Exercise: Copy out all the data, word for word.

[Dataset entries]
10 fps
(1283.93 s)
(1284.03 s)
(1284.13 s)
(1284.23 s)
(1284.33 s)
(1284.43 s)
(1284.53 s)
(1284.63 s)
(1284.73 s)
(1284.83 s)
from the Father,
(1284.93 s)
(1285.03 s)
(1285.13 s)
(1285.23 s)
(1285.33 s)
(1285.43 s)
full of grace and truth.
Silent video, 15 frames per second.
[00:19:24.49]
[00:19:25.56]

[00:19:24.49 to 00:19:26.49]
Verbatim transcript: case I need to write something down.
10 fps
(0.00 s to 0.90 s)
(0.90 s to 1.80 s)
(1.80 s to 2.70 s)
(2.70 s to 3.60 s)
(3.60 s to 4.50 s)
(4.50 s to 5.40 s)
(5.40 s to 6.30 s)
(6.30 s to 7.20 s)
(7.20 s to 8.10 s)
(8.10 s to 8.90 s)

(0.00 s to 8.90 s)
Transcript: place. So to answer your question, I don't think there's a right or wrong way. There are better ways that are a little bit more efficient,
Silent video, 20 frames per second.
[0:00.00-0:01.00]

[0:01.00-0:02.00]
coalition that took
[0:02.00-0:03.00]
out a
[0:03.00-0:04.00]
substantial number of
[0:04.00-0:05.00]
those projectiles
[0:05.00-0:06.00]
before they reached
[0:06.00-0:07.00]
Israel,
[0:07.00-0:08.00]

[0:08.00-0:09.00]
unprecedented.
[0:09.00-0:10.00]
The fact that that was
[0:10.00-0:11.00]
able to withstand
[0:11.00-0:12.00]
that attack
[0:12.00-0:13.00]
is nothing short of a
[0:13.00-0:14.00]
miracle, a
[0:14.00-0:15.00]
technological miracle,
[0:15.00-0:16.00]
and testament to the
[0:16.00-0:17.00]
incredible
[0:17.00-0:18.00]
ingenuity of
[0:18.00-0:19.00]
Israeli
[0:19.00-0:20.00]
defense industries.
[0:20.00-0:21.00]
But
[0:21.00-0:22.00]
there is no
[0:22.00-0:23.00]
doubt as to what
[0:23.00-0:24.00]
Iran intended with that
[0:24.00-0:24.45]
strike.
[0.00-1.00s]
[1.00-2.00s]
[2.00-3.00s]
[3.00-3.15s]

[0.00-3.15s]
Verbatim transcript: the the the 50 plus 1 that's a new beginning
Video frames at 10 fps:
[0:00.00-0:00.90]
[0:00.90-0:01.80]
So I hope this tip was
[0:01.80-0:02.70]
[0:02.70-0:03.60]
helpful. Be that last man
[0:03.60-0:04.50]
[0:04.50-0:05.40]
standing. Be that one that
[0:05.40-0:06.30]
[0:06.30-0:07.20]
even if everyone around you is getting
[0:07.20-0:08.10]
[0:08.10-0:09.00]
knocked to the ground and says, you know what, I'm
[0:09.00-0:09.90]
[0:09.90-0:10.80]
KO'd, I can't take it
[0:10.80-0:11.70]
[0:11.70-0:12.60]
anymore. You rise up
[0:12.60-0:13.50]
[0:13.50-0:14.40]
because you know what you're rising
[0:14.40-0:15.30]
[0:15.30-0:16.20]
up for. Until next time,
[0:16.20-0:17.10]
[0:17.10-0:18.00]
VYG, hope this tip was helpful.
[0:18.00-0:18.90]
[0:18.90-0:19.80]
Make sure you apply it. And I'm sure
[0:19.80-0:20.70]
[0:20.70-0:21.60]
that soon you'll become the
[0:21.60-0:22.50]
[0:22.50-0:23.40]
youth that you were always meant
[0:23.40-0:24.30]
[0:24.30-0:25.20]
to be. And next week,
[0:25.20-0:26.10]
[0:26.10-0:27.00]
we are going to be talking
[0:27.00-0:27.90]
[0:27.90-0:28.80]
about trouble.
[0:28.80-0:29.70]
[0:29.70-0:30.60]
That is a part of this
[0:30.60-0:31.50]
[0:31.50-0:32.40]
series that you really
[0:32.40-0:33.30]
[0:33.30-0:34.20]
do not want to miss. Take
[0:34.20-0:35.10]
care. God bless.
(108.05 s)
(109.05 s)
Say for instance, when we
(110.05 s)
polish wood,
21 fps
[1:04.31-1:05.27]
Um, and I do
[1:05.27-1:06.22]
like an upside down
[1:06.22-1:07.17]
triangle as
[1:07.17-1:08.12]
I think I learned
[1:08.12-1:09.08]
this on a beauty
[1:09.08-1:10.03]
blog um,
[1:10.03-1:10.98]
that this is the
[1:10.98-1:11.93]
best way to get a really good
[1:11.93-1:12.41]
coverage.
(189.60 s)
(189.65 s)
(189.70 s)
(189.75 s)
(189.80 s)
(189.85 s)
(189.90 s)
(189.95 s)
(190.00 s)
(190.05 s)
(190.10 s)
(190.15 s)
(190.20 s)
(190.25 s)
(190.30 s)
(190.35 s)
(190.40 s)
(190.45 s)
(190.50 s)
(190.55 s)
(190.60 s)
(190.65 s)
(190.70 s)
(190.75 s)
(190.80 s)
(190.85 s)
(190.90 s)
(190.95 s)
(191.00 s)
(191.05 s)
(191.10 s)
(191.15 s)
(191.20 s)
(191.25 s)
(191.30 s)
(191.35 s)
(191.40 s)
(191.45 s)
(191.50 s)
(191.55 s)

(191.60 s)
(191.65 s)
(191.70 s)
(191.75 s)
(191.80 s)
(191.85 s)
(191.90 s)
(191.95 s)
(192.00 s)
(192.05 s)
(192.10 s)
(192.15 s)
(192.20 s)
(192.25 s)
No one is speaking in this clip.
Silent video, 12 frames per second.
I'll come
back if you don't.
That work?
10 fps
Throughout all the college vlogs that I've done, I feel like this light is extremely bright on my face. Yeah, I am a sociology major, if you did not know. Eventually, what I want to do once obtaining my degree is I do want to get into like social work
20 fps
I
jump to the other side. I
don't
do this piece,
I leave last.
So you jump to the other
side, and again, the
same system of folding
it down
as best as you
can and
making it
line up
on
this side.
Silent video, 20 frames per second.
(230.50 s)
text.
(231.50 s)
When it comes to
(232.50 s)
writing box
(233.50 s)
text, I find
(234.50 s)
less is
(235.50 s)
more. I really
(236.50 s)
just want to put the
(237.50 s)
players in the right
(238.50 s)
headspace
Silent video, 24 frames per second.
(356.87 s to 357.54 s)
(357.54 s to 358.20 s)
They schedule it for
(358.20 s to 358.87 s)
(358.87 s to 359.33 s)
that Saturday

Worked solution:
10 fps
(1283.93 s)
(1284.03 s)
(1284.13 s)
(1284.23 s)
(1284.33 s)
(1284.43 s)
(1284.53 s)
(1284.63 s)
(1284.73 s)
(1284.83 s)
from the Father,
(1284.93 s)
(1285.03 s)
(1285.13 s)
(1285.23 s)
(1285.33 s)
(1285.43 s)
full of grace and truth.
Silent video, 15 frames per second.
[00:19:24.49]
[00:19:25.56]

[00:19:24.49 to 00:19:26.49]
Verbatim transcript: case I need to write something down.
10 fps
(0.00 s to 0.90 s)
(0.90 s to 1.80 s)
(1.80 s to 2.70 s)
(2.70 s to 3.60 s)
(3.60 s to 4.50 s)
(4.50 s to 5.40 s)
(5.40 s to 6.30 s)
(6.30 s to 7.20 s)
(7.20 s to 8.10 s)
(8.10 s to 8.90 s)

(0.00 s to 8.90 s)
Transcript: place. So to answer your question, I don't think there's a right or wrong way. There are better ways that are a little bit more efficient,
Silent video, 20 frames per second.
[0:00.00-0:01.00]

[0:01.00-0:02.00]
coalition that took
[0:02.00-0:03.00]
out a
[0:03.00-0:04.00]
substantial number of
[0:04.00-0:05.00]
those projectiles
[0:05.00-0:06.00]
before they reached
[0:06.00-0:07.00]
Israel,
[0:07.00-0:08.00]

[0:08.00-0:09.00]
unprecedented.
[0:09.00-0:10.00]
The fact that that was
[0:10.00-0:11.00]
able to withstand
[0:11.00-0:12.00]
that attack
[0:12.00-0:13.00]
is nothing short of a
[0:13.00-0:14.00]
miracle, a
[0:14.00-0:15.00]
technological miracle,
[0:15.00-0:16.00]
and testament to the
[0:16.00-0:17.00]
incredible
[0:17.00-0:18.00]
ingenuity of
[0:18.00-0:19.00]
Israeli
[0:19.00-0:20.00]
defense industries.
[0:20.00-0:21.00]
But
[0:21.00-0:22.00]
there is no
[0:22.00-0:23.00]
doubt as to what
[0:23.00-0:24.00]
Iran intended with that
[0:24.00-0:24.45]
strike.
[0.00-1.00s]
[1.00-2.00s]
[2.00-3.00s]
[3.00-3.15s]

[0.00-3.15s]
Verbatim transcript: the the the 50 plus 1 that's a new beginning
Video frames at 10 fps:
[0:00.00-0:00.90]
[0:00.90-0:01.80]
So I hope this tip was
[0:01.80-0:02.70]
[0:02.70-0:03.60]
helpful. Be that last man
[0:03.60-0:04.50]
[0:04.50-0:05.40]
standing. Be that one that
[0:05.40-0:06.30]
[0:06.30-0:07.20]
even if everyone around you is getting
[0:07.20-0:08.10]
[0:08.10-0:09.00]
knocked to the ground and says, you know what, I'm
[0:09.00-0:09.90]
[0:09.90-0:10.80]
KO'd, I can't take it
[0:10.80-0:11.70]
[0:11.70-0:12.60]
anymore. You rise up
[0:12.60-0:13.50]
[0:13.50-0:14.40]
because you know what you're rising
[0:14.40-0:15.30]
[0:15.30-0:16.20]
up for. Until next time,
[0:16.20-0:17.10]
[0:17.10-0:18.00]
VYG, hope this tip was helpful.
[0:18.00-0:18.90]
[0:18.90-0:19.80]
Make sure you apply it. And I'm sure
[0:19.80-0:20.70]
[0:20.70-0:21.60]
that soon you'll become the
[0:21.60-0:22.50]
[0:22.50-0:23.40]
youth that you were always meant
[0:23.40-0:24.30]
[0:24.30-0:25.20]
to be. And next week,
[0:25.20-0:26.10]
[0:26.10-0:27.00]
we are going to be talking
[0:27.00-0:27.90]
[0:27.90-0:28.80]
about trouble.
[0:28.80-0:29.70]
[0:29.70-0:30.60]
That is a part of this
[0:30.60-0:31.50]
[0:31.50-0:32.40]
series that you really
[0:32.40-0:33.30]
[0:33.30-0:34.20]
do not want to miss. Take
[0:34.20-0:35.10]
care. God bless.
(108.05 s)
(109.05 s)
Say for instance, when we
(110.05 s)
polish wood,
21 fps
[1:04.31-1:05.27]
Um, and I do
[1:05.27-1:06.22]
like an upside down
[1:06.22-1:07.17]
triangle as
[1:07.17-1:08.12]
I think I learned
[1:08.12-1:09.08]
this on a beauty
[1:09.08-1:10.03]
blog um,
[1:10.03-1:10.98]
that this is the
[1:10.98-1:11.93]
best way to get a really good
[1:11.93-1:12.41]
coverage.
(189.60 s)
(189.65 s)
(189.70 s)
(189.75 s)
(189.80 s)
(189.85 s)
(189.90 s)
(189.95 s)
(190.00 s)
(190.05 s)
(190.10 s)
(190.15 s)
(190.20 s)
(190.25 s)
(190.30 s)
(190.35 s)
(190.40 s)
(190.45 s)
(190.50 s)
(190.55 s)
(190.60 s)
(190.65 s)
(190.70 s)
(190.75 s)
(190.80 s)
(190.85 s)
(190.90 s)
(190.95 s)
(191.00 s)
(191.05 s)
(191.10 s)
(191.15 s)
(191.20 s)
(191.25 s)
(191.30 s)
(191.35 s)
(191.40 s)
(191.45 s)
(191.50 s)
(191.55 s)

(191.60 s)
(191.65 s)
(191.70 s)
(191.75 s)
(191.80 s)
(191.85 s)
(191.90 s)
(191.95 s)
(192.00 s)
(192.05 s)
(192.10 s)
(192.15 s)
(192.20 s)
(192.25 s)
No one is speaking in this clip.
Silent video, 12 frames per second.
I'll come
back if you don't.
That work?
10 fps
Throughout all the college vlogs that I've done, I feel like this light is extremely bright on my face. Yeah, I am a sociology major, if you did not know. Eventually, what I want to do once obtaining my degree is I do want to get into like social work
20 fps
I
jump to the other side. I
don't
do this piece,
I leave last.
So you jump to the other
side, and again, the
same system of folding
it down
as best as you
can and
making it
line up
on
this side.
Silent video, 20 frames per second.
(230.50 s)
text.
(231.50 s)
When it comes to
(232.50 s)
writing box
(233.50 s)
text, I find
(234.50 s)
less is
(235.50 s)
more. I really
(236.50 s)
just want to put the
(237.50 s)
players in the right
(238.50 s)
headspace
Silent video, 24 frames per second.
(356.87 s to 357.54 s)
(357.54 s to 358.20 s)
They schedule it for
(358.20 s to 358.87 s)
(358.87 s to 359.33 s)
that Saturday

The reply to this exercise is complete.